# Instructions for the task
The records below hold pictures; please leave those out and retype the rest exactly.

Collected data
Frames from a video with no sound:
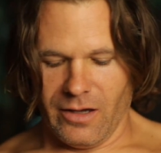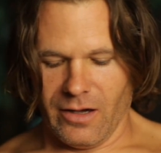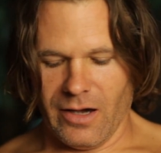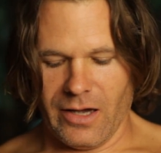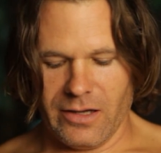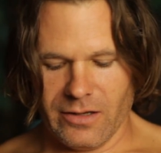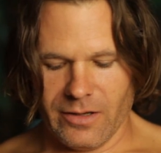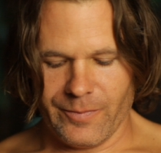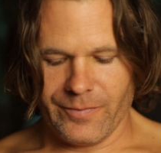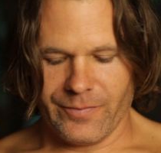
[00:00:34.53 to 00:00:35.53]
a
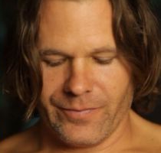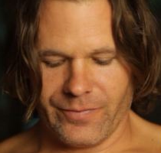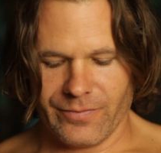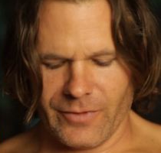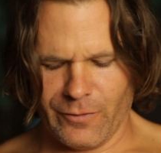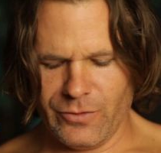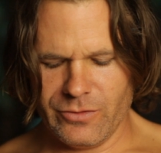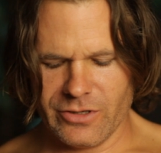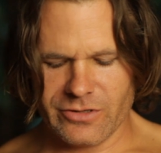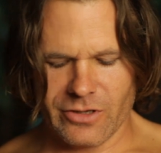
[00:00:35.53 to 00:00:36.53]
few
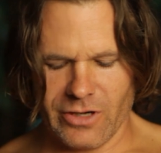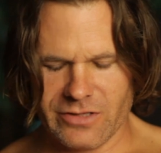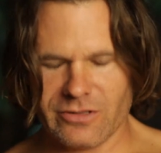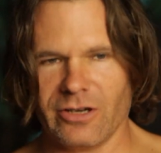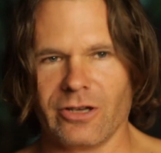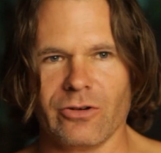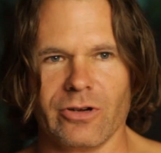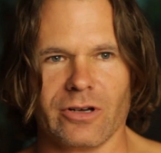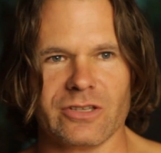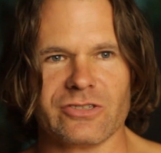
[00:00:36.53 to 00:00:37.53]
years ago I started
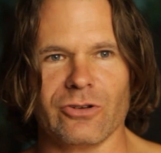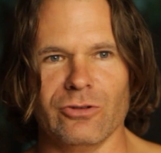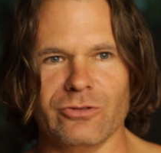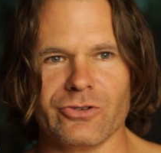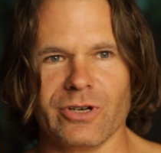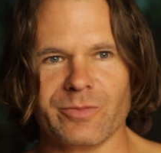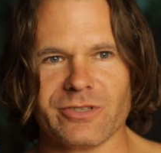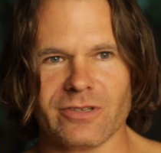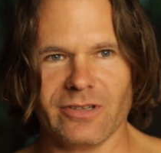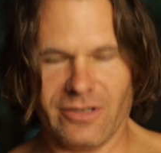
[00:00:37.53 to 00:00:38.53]
going on solo
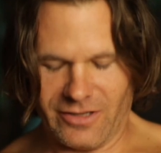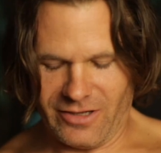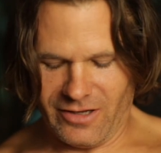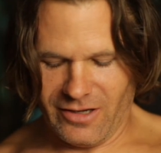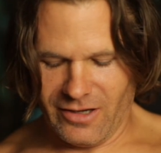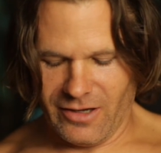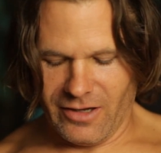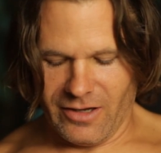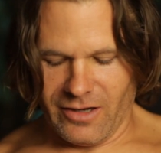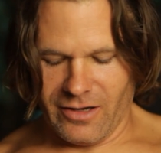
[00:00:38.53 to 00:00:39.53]
trips,
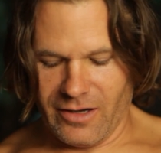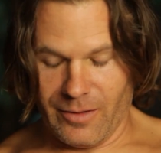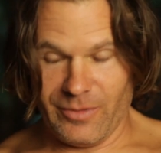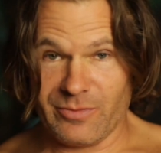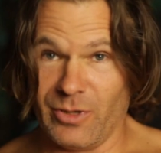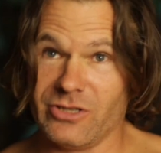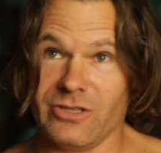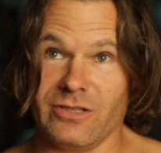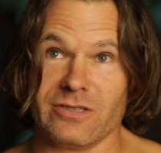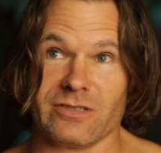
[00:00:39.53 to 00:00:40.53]
as much
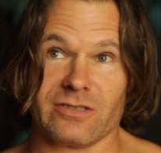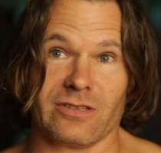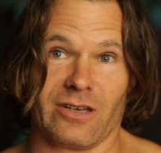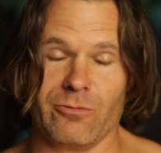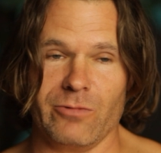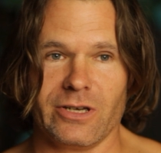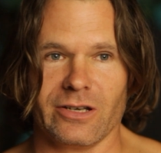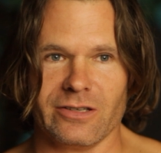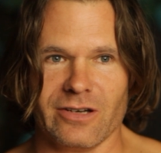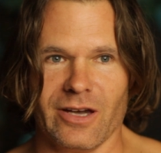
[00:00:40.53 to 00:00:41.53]
as like a week at a
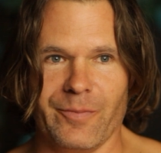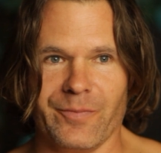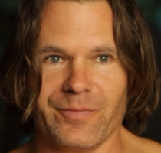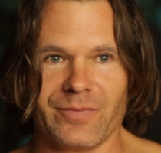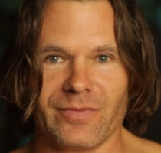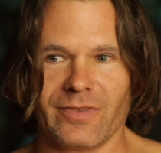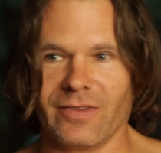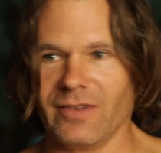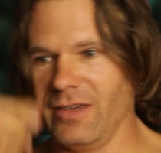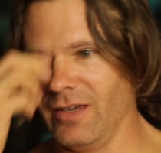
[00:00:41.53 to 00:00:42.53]
time,
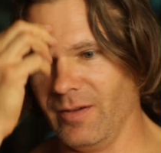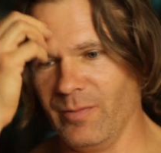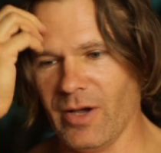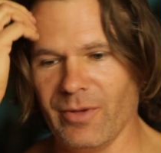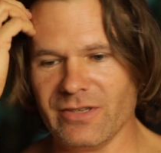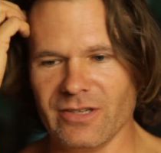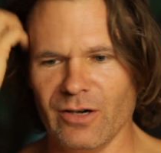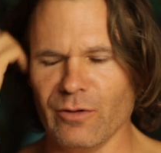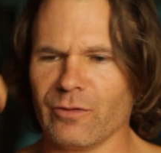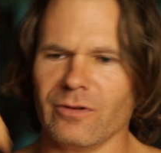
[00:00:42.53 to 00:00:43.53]
and by
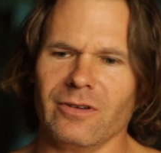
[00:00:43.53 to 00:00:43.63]
myself.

# Output for this task
Frames from a video with no sound:
[00:00:34.53 to 00:00:35.53]
a
[00:00:35.53 to 00:00:36.53]
few
[00:00:36.53 to 00:00:37.53]
years ago I started
[00:00:37.53 to 00:00:38.53]
going on solo
[00:00:38.53 to 00:00:39.53]
trips,
[00:00:39.53 to 00:00:40.53]
as much
[00:00:40.53 to 00:00:41.53]
as like a week at a
[00:00:41.53 to 00:00:42.53]
time,
[00:00:42.53 to 00:00:43.53]
and by
[00:00:43.53 to 00:00:43.63]
myself.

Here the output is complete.